Vitorioso em primeiro turno com 54% dos votos válidos e com ampla base de sustentação parlamentar e governadores coligados, Fernando Henrique Cardoso pôs em andamento as reformas necessárias ao desenvolvimento do neoliberalismo no país, através da proposição e implementação de políticas econômicas e sociais dirigidas para tal fim.

Eleito no rastro do sucesso do real, sob a bandeira da estabilização, da modernização da economia e das reformas do Estado, Fernando Henrique buscou o apoio de uma aliança de centro-direita, que teve como embrião a coligação PSDB-PFL-PTB, com a qual se elegeu, e foi logo ampliada com a participação do PMDB e do PPB. Com isso, garantiu a maioria.

Mantendo azeitado esse “rolo compressor” – denominação que se dá no Congresso a uma base parlamentar que tudo pode -, Fernando Henrique conseguiu alterar o capítulo da Ordem Econômica da Constituição, acabando com limitações a investimentos estrangeiros, mudando o conceito de empresa nacional e quebrando o monopólio estatal do petróleo e das telecomunicações.
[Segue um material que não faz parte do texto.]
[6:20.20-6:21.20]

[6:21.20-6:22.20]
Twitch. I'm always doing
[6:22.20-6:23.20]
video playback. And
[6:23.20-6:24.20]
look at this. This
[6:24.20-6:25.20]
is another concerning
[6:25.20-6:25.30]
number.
Deu impulso às privatizações. Aprovou as reformas da Previdência e da Administração, ainda que com texto final muito aquém do que desejava o Executivo. (Chagas, 2002, p. 331/332)
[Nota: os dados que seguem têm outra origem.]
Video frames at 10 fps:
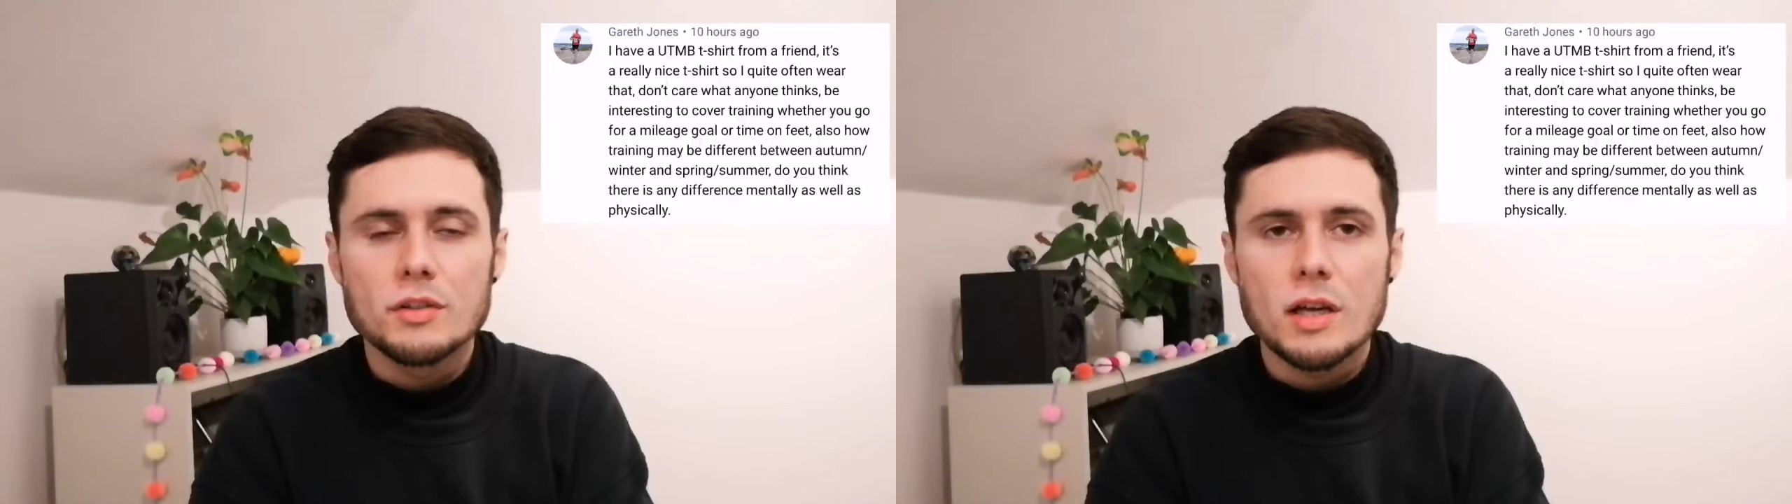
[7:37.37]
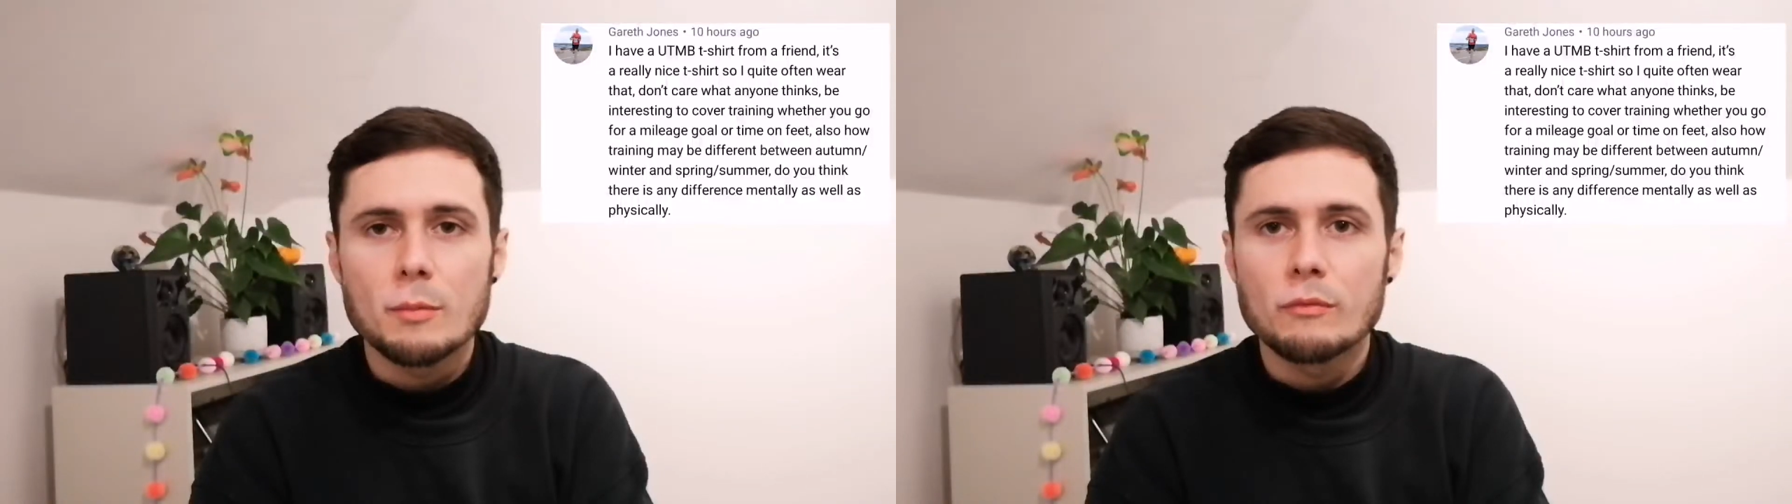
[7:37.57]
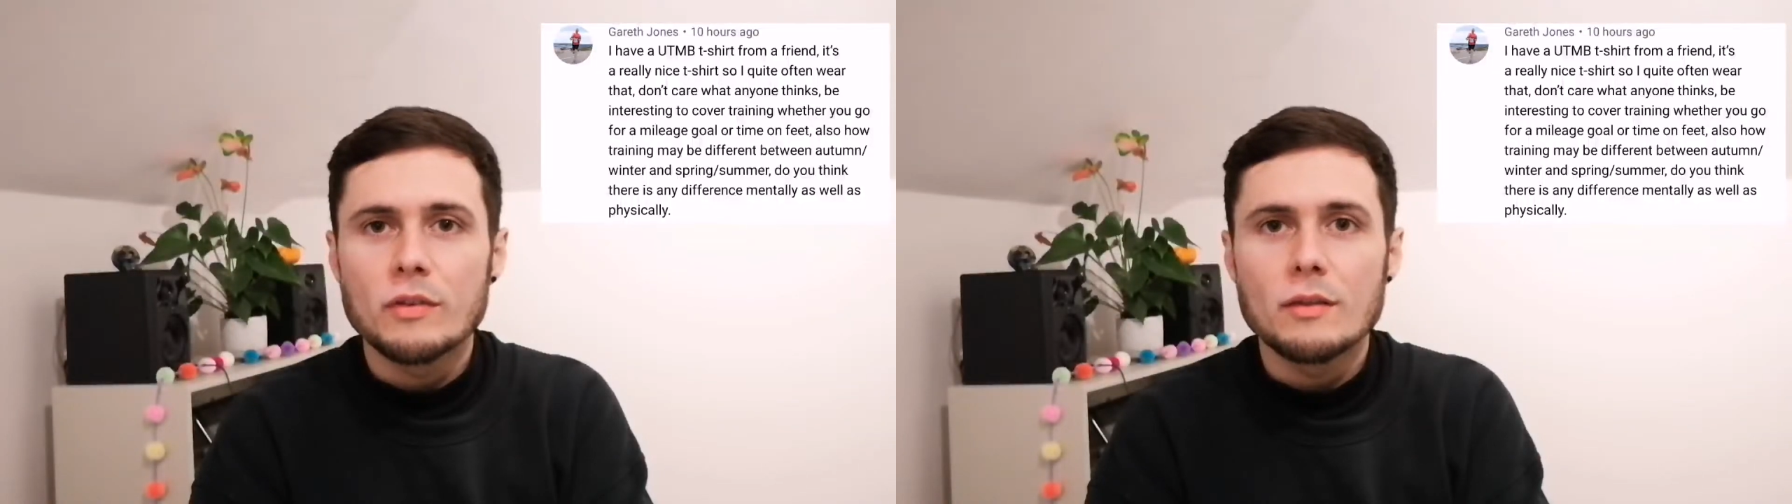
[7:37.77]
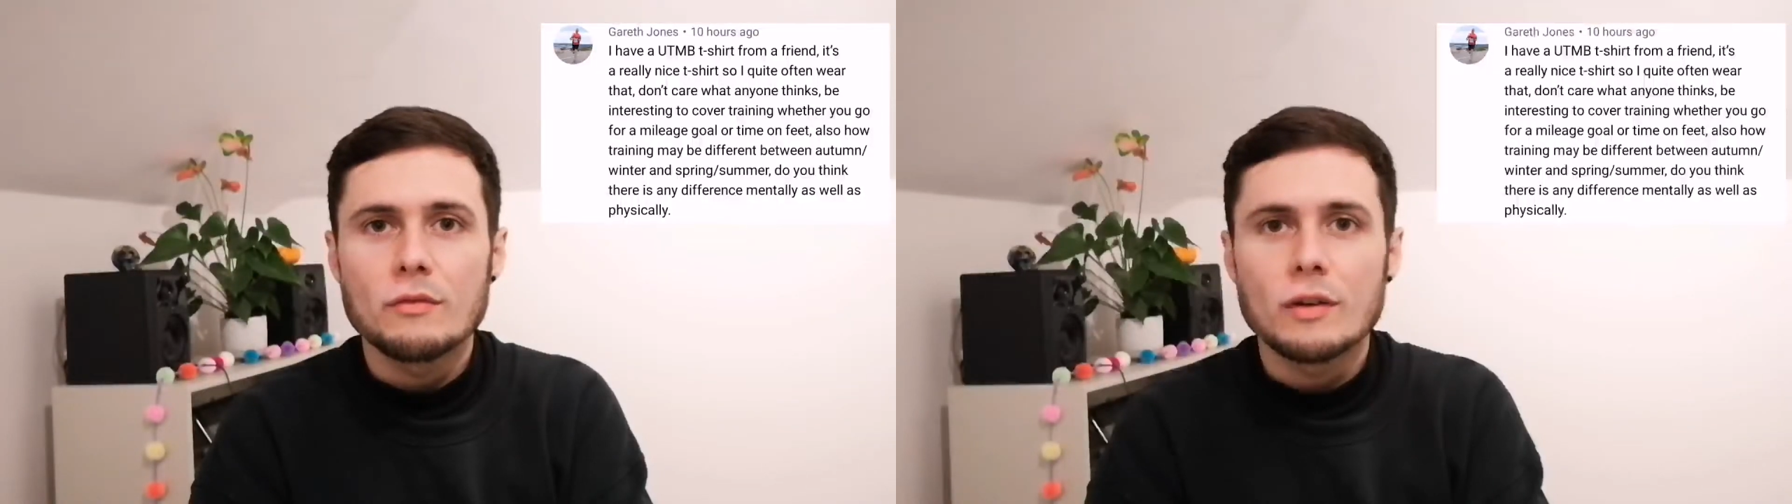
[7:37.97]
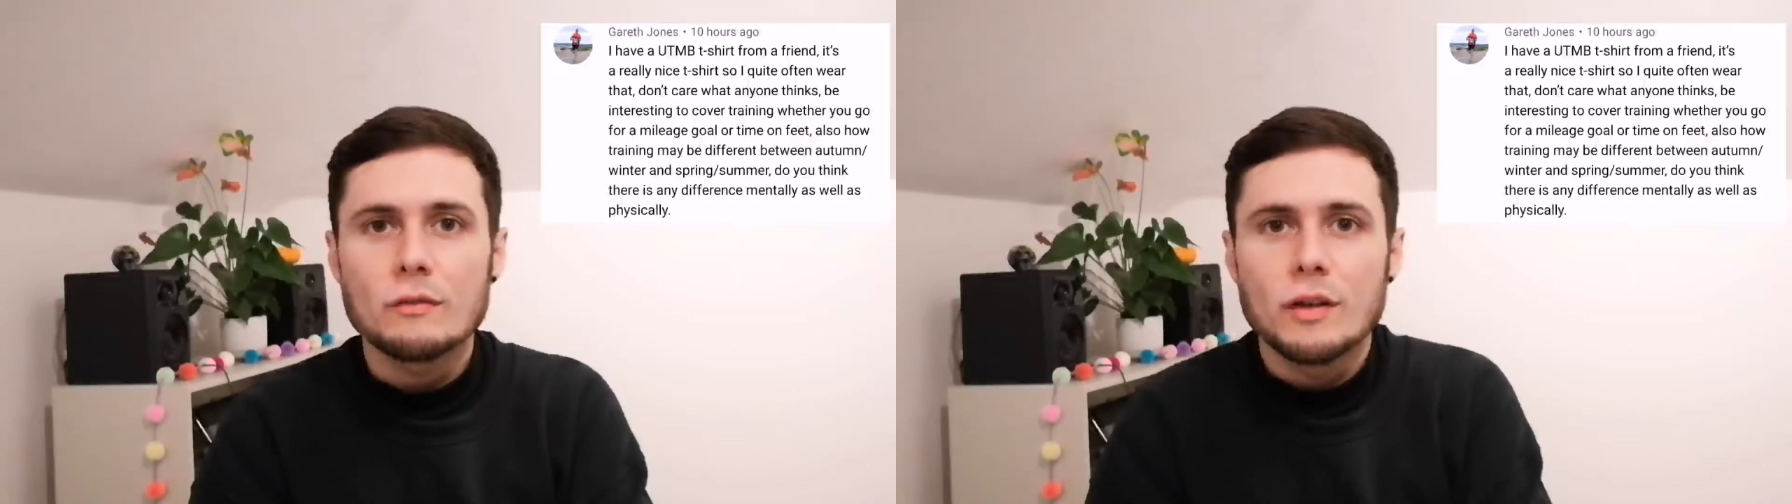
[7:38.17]
time on feet
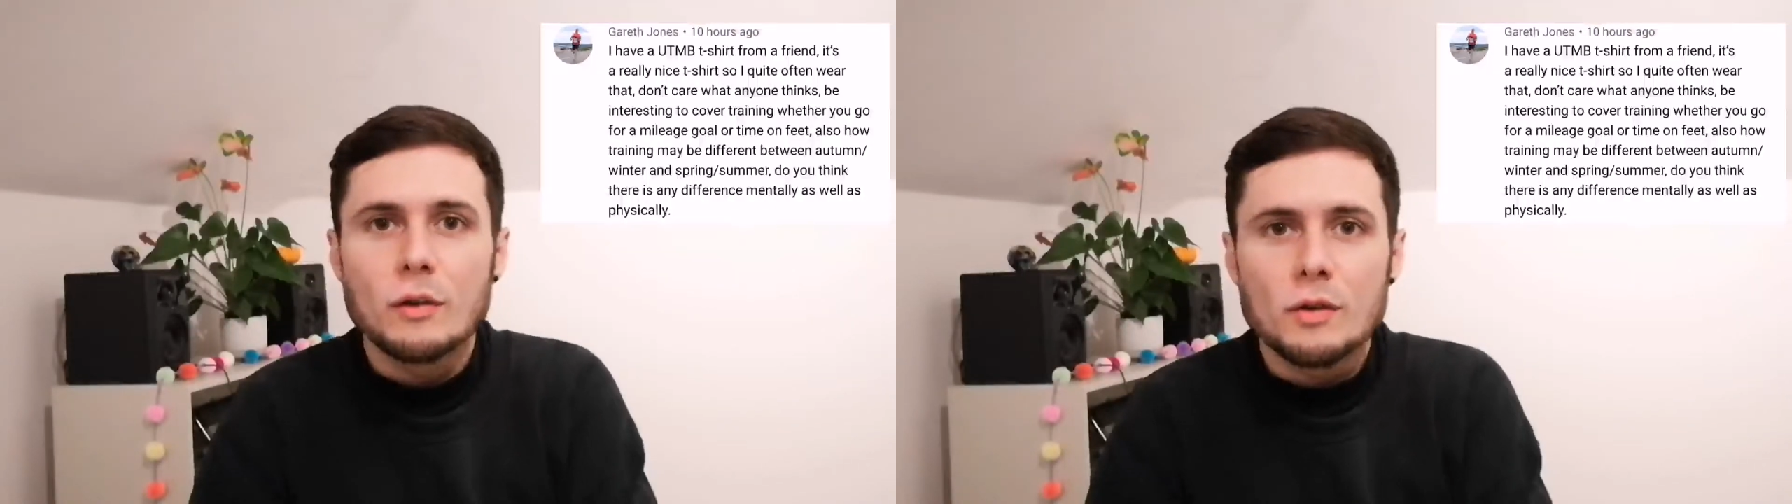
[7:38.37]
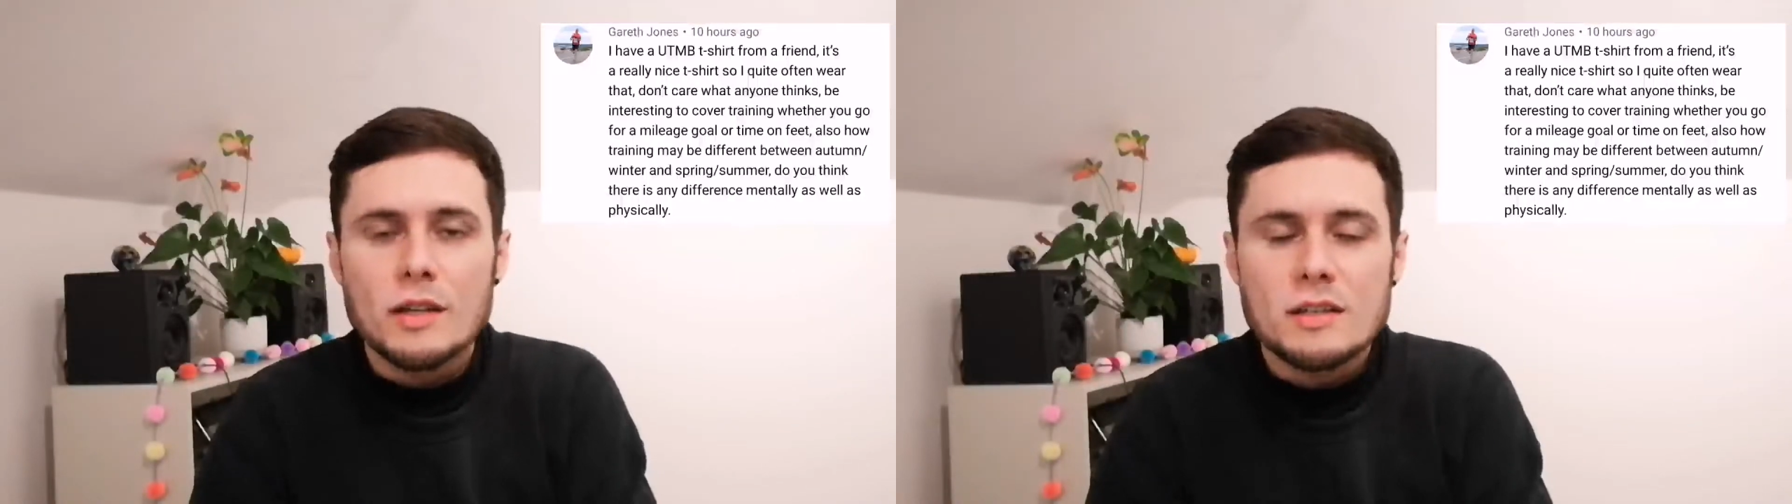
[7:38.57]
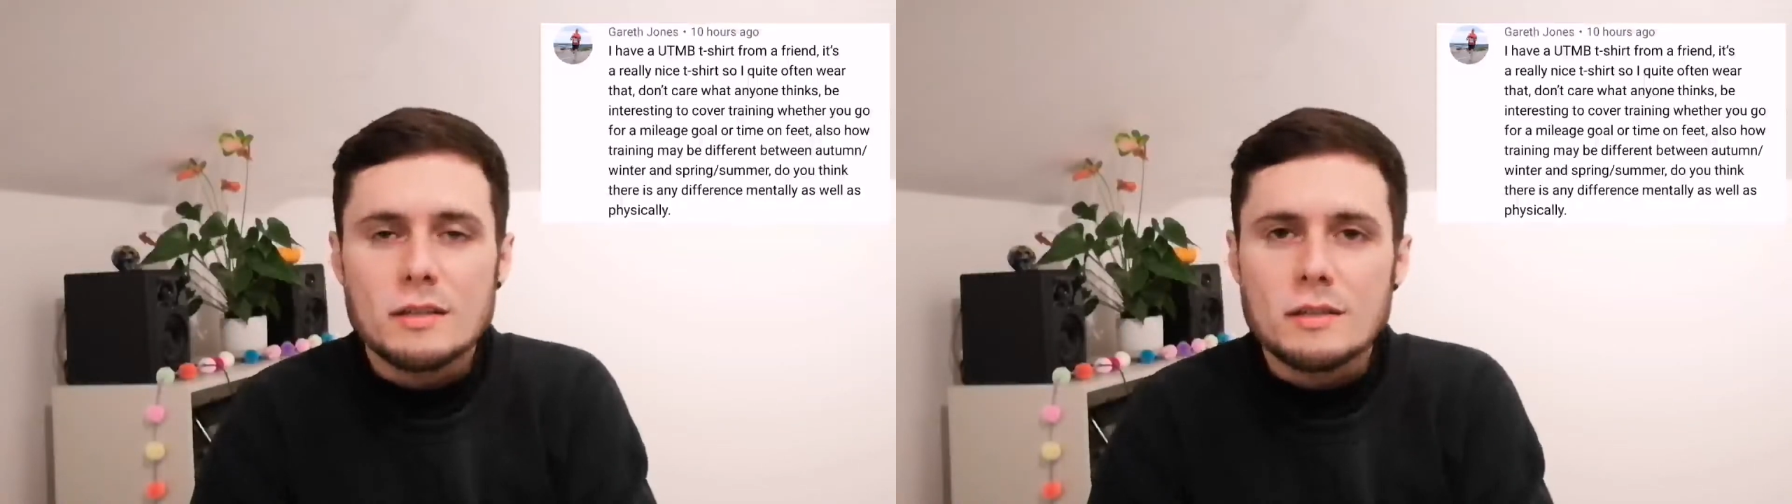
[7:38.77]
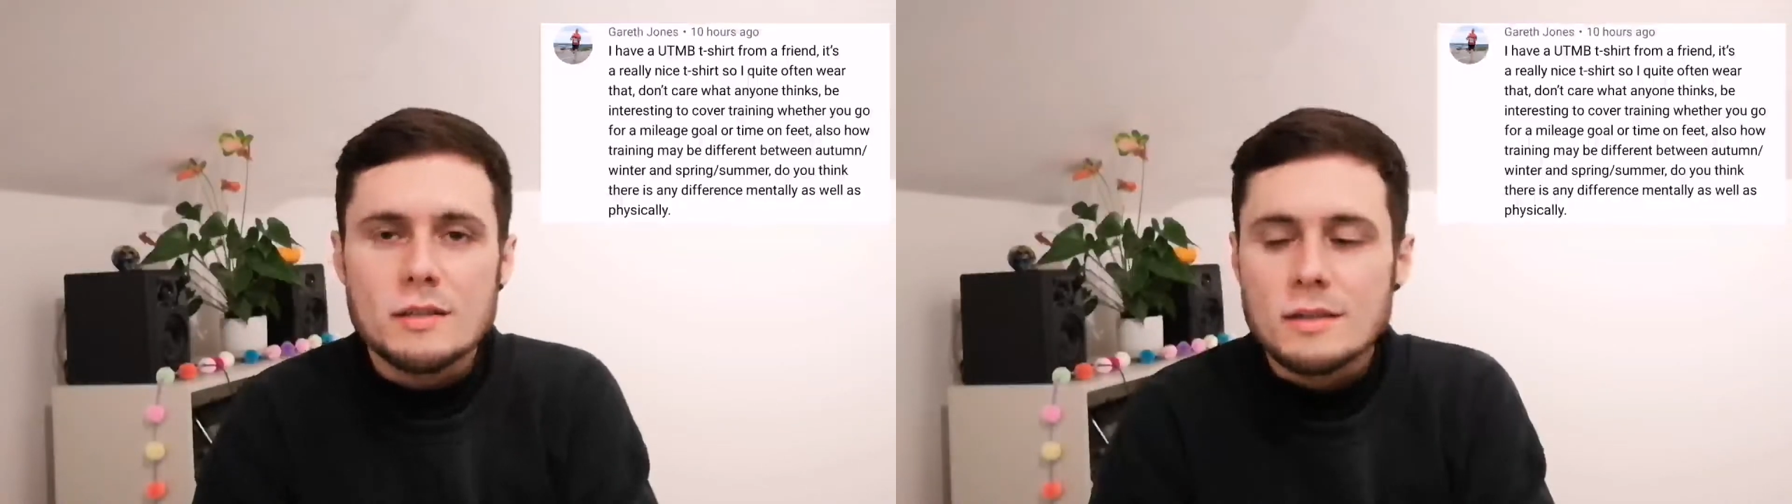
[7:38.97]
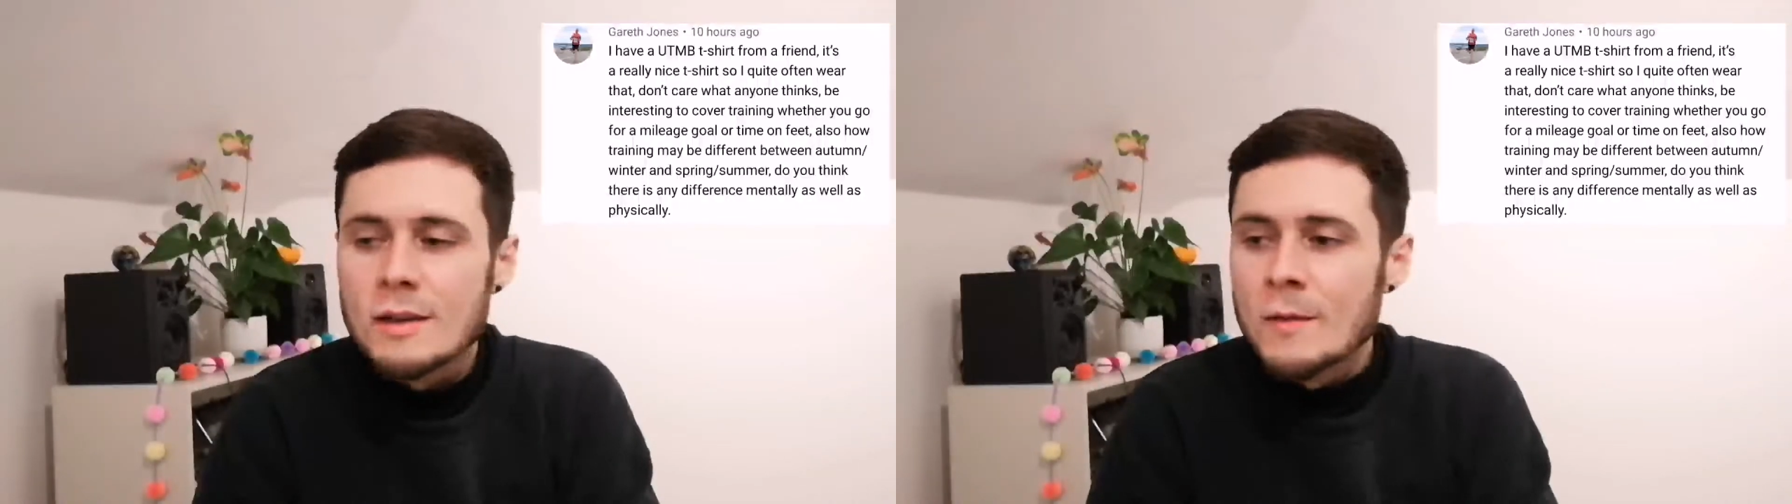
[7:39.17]
for long
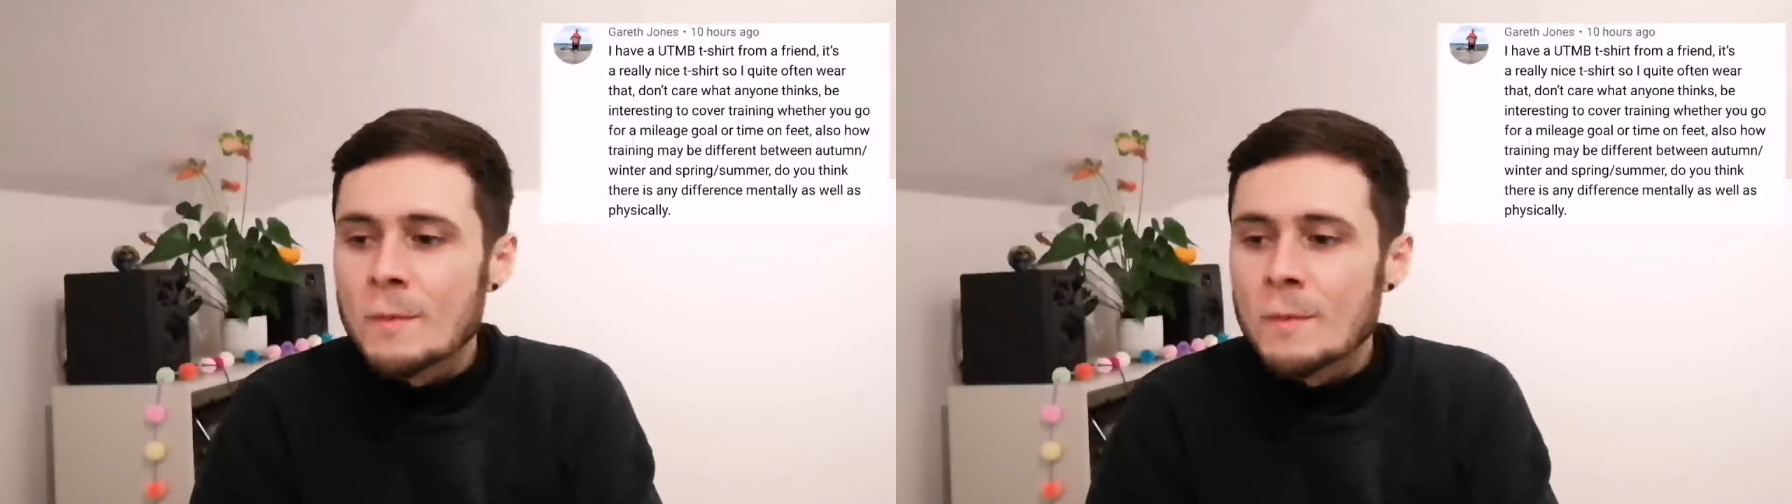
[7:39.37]
distance.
Com amplo apoio de senadores e deputados, foram várias as intervenções do governo Fernando Henrique Cardoso na legislação federal, tanto na legislação complementar, quanto na própria Constituição Federal. Neste contexto de reformas estruturais, em que as ações do governo se direcionam para a consolidação de um projeto neoliberal para o país, a política educacional que institui a Progressão Continuada é formulada e implementada.